Saturday, March 2, 2013

We All Need to Fight for Our Public Schools, Not Abandon Them


Minneapolis Public Schools promises an inspirational education experience in a safe, welcoming environment for all diverse learners to acquire the tools and skills necessary to confidently engage in the global community.
                                                                        -  MPS “Mission and Vision” webpage (emphasis mine)

It is the duty and the function of the district to furnish school facilities to every child of school age residing in any part of the district”
                                                                        - Minnesota statute 123B.02, Subd. 2. 


Minneapolis Public Schools (MPS) must provide an education for EVERY child that comes into its schools.  We continue to have a school board that is not willing to accept this obligation.  At the last Minneapolis School Board meeting on Tuesday, February 26, board members continued to abdicate their responsibility to serve all students.
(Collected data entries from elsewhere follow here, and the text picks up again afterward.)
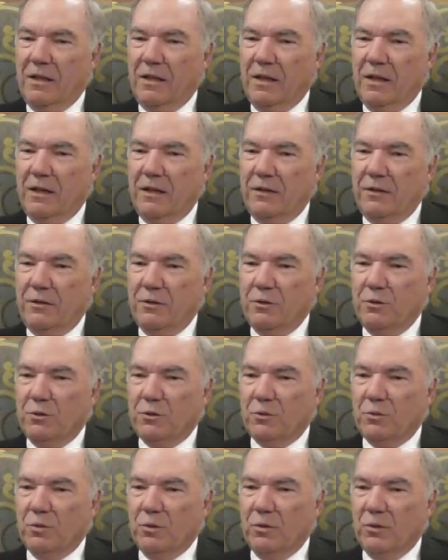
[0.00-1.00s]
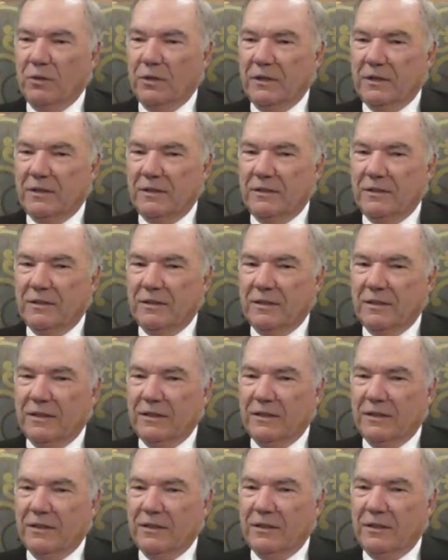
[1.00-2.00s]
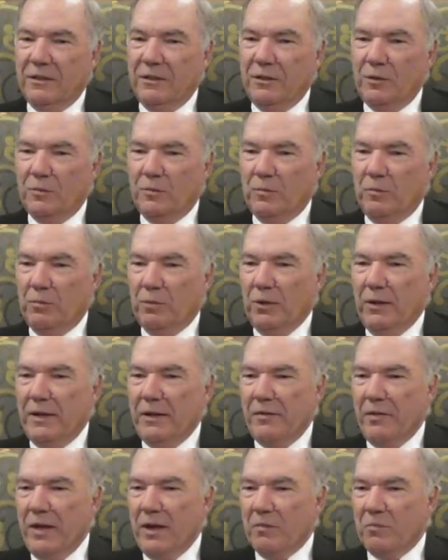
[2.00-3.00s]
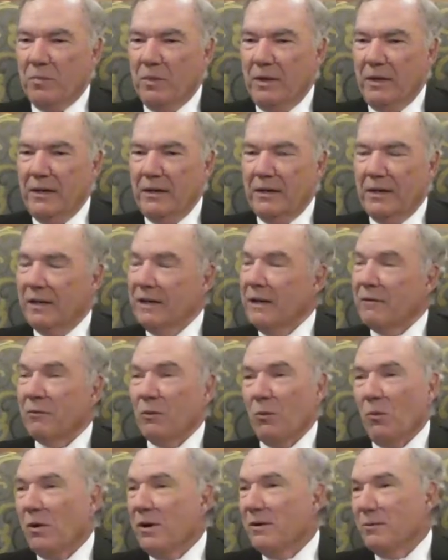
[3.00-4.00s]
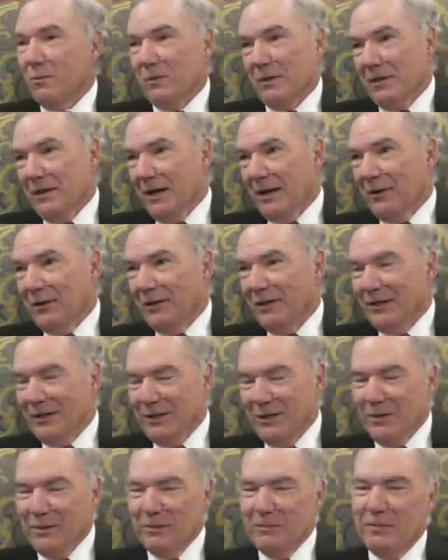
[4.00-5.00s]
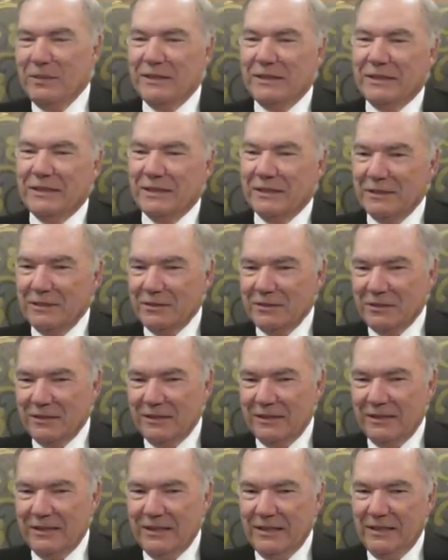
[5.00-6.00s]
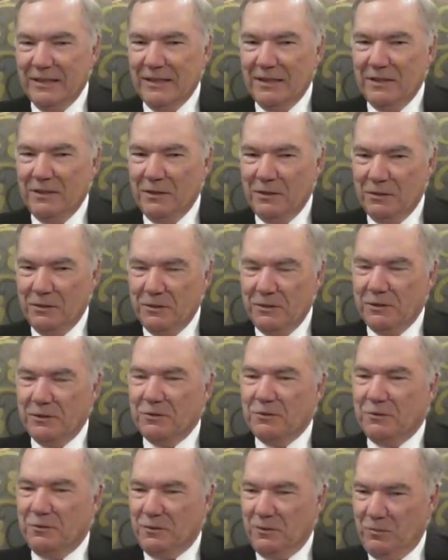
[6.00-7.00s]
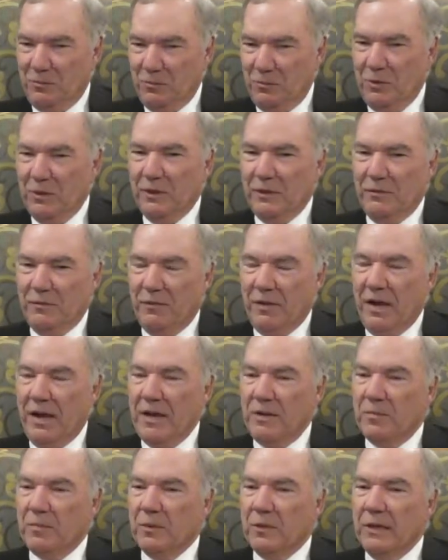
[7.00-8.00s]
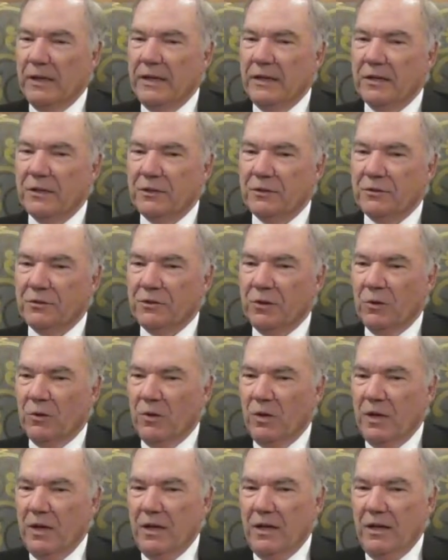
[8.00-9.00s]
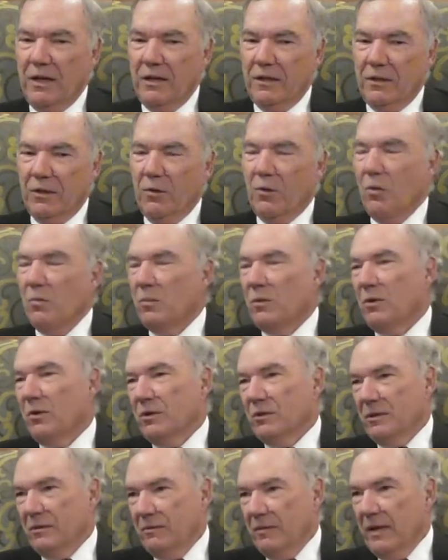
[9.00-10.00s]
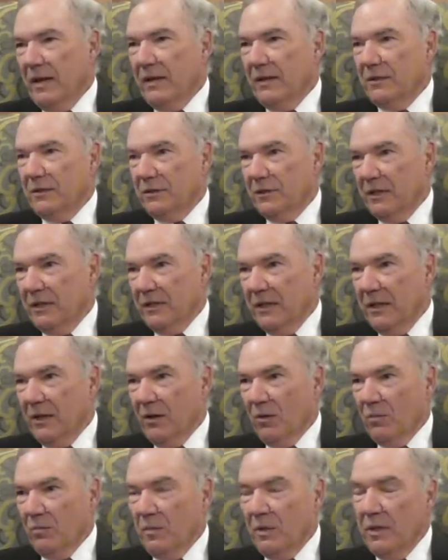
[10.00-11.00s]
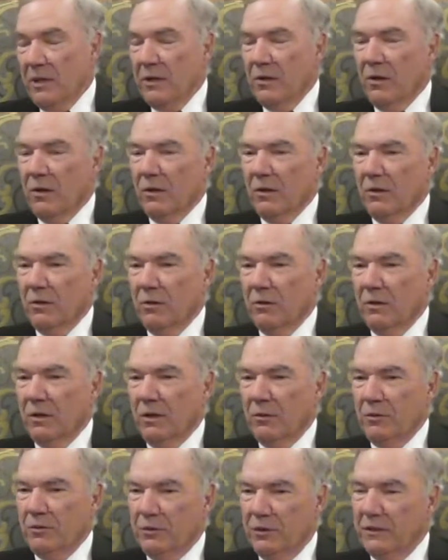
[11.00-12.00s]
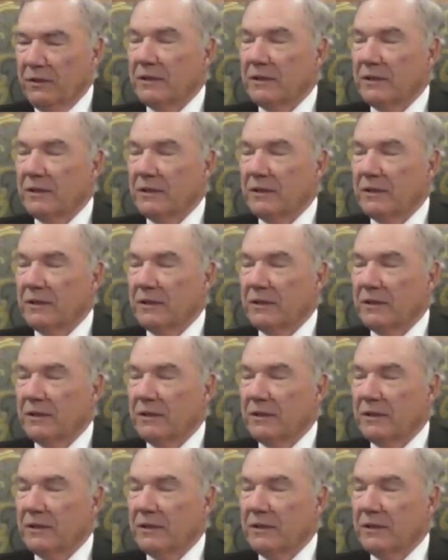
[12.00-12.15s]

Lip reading: Unusual that you play in that many. I never won one out here because there are just some really fine players. So the home course advantage didn't help me, although I was in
One of the items on their agenda was a recommendation by the administration to sell a school building that was closed 8 years ago to a property company that would then lease it to a charter school.  There is currently a shortage of classroom space throughout the district, and yet Minneapolis is looking to sell off one of its buildings so a charter school can open in that space.  Why don’t they re-open this building as a district school?

School board members have repeatedly claimed that charter schools could better serve students of color and low-income students.  This is done despite the fact that the majority of charter schools do no better, and often worse than, true public schools.  Charters that are listed as “beating-the-odds" are based scores on standardized tests.  No attention is given to the charter schools’ ability to manipulate its student population such as weeding out students with the greatest challenges, or how they teach to the tests with “drill and kill" curriculum.  Rather than trying to better serve students of color and students from low-income families, the school board simply tells the students to try their luck with charter schools.

The Chair of the Minneapolis School Board, Director Monserrate, was notably quiet during the discussion of selling the building to a charter school.  Could it be his conflict of interest?  As Minneapolis parent Ralph Crowder pointed out during the public comment section, Monserrate had served on the board of Hiawatha Leadership Academy.  Hiawatha is the charter school operator planning to lease the Minneapolis Public School building that is for sale.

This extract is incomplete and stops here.